Urgencias que encarcelan y matan


2021-12-13 - 10:34:51
Es inminente el camino que nos conduce a una crisis económica con repercusiones sociales de enorme gravedad. La caída de los ingresos por exportaciones de gas, de 6 mil millones de dólares a algo más de 2 mil millones, el impacto de esto en la recaudación fiscal y las transferencias de recursos a los gobiernos subnacionales, universidades, y Fuerzas Armadas en un efecto dominó, no deja duda de que vamos directo al retorno del infierno del que salimos en 1985.

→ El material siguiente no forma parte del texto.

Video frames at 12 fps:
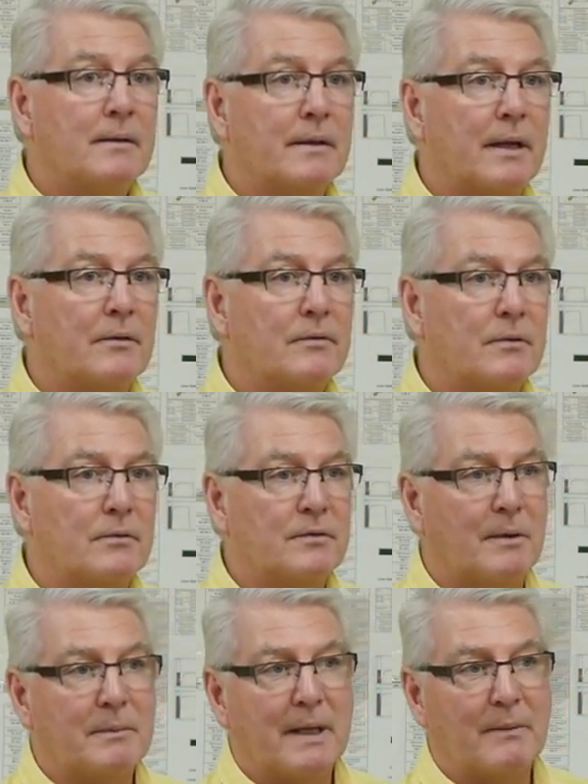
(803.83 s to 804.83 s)
Okay, so
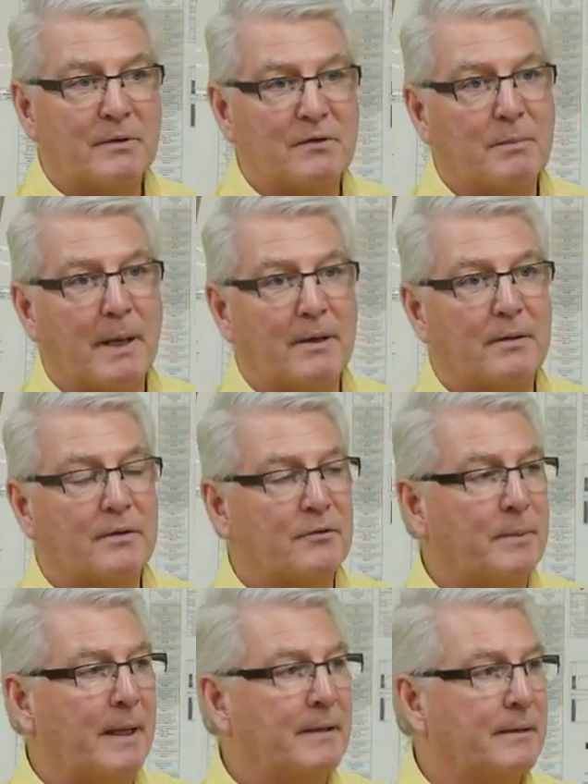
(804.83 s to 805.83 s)
sometimes it's better to
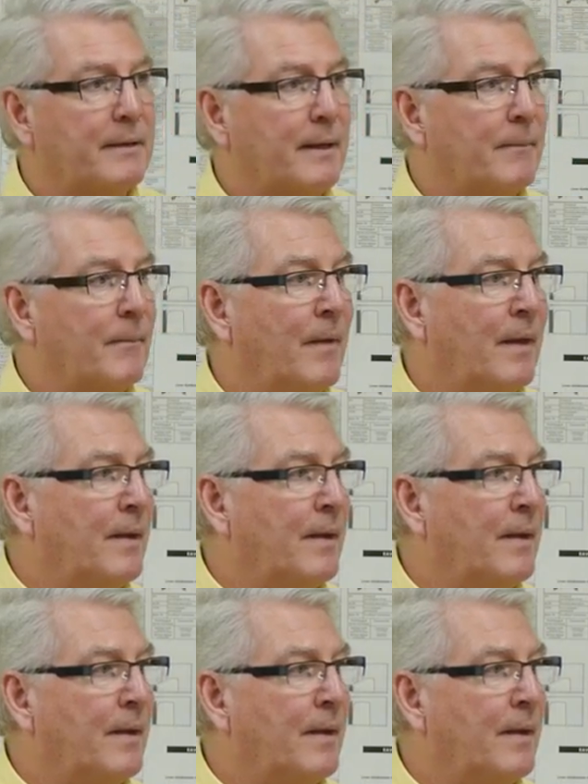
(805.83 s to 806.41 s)
spend. Um,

Gastar en burocracia estatal el 90 por ciento del producto que vamos a generar el año 2022, es una barbaridad. Mantener a 526 mil empleados públicos, gastando 18 millones de dólares/día, es increíble. Seguir insistiendo en sostener empresas públicas que, en vez de dar utilidades, dan pérdidas y obligan al sector privado de la economía a mantener esta situación a costa de mayores impuestos, es demencial.
Usar al Banco Central para ser el prestamista obligado, con el objetivo de llevar a cabo obras de contenido político, es un suicidio.
Todo esto es un aviso notificado al pueblo boliviano de que nos llevan hacía el despeñadero. Y como parece que teniendo conciencia de lo que hacen, lo hacen. No hay forma de pedirles que revisen su política económica.

Ahora bien, si tienen claro el camino al que nos conducen, resulta que las acciones políticas que han dispuesto son el preaviso de que preparan levantar un dique político de contención a las protestas que se avecinan. El dique se construye descabezando a la oposición. De ahí el anuncio de hacer rodar cabezas con nombre y apellido.

Hay urgencia en el gobierno. Y los tiempos se acaban, a la misma velocidad del gasto fiscal en burocracia-parasitaria.

Si Bolivia estuviera gobernada por una organización política, que respeta el Estado de Derecho, que no es otra cosa que el respeto a la ley, esta política económica y de represión social, sería muy fácil desactivarla. Pero no es así. Tenemos a una organización criminal que asume el papel de organización política, para preservar sus intereses. Controla los poderes del Estado, incluidas las Fuerzas Armadas y la Policía Nacional. Esto le permite judicializar acciones que son violatorias de la ley, sin ningún control ni fiscalización.

El gobierno de Arce-Morales-Choquehuanca, tiene protección internacional brindada por Cuba, Venezuela, Nicaragua, México y Argentina, no es poco. Con este escudo internacional llevan a cabo las políticas dictadas desde La Habana sin ninguna discusión. Es pues Cuba el centro ideológico-delincuencial, el vientre del que nacen los gobiernos populistas conformados en el Foro de Sau Paulo. Con esta cobertura, el gobierno boliviano gatilla las balas antidemocráticas y procederá a desactivar el control político de Santa Cruz, Potosí, Tarija y Cochabamba. Es cuestión de pocos meses.

A la urgencia de contención económica se suma la otra, la de garantizar el retorno de Evo Morales como una muestra del poder del Foro y de la expansión a la que apuestan en la región.

La resistencia social democrática boliviana no debe perder de vista esto. No se enfrentan solo al gobierno, sino a un frente político que actúa como cartel del crimen organizado y esta realidad obliga a demandar el apoyo y asistencia de las democracias en el mundo.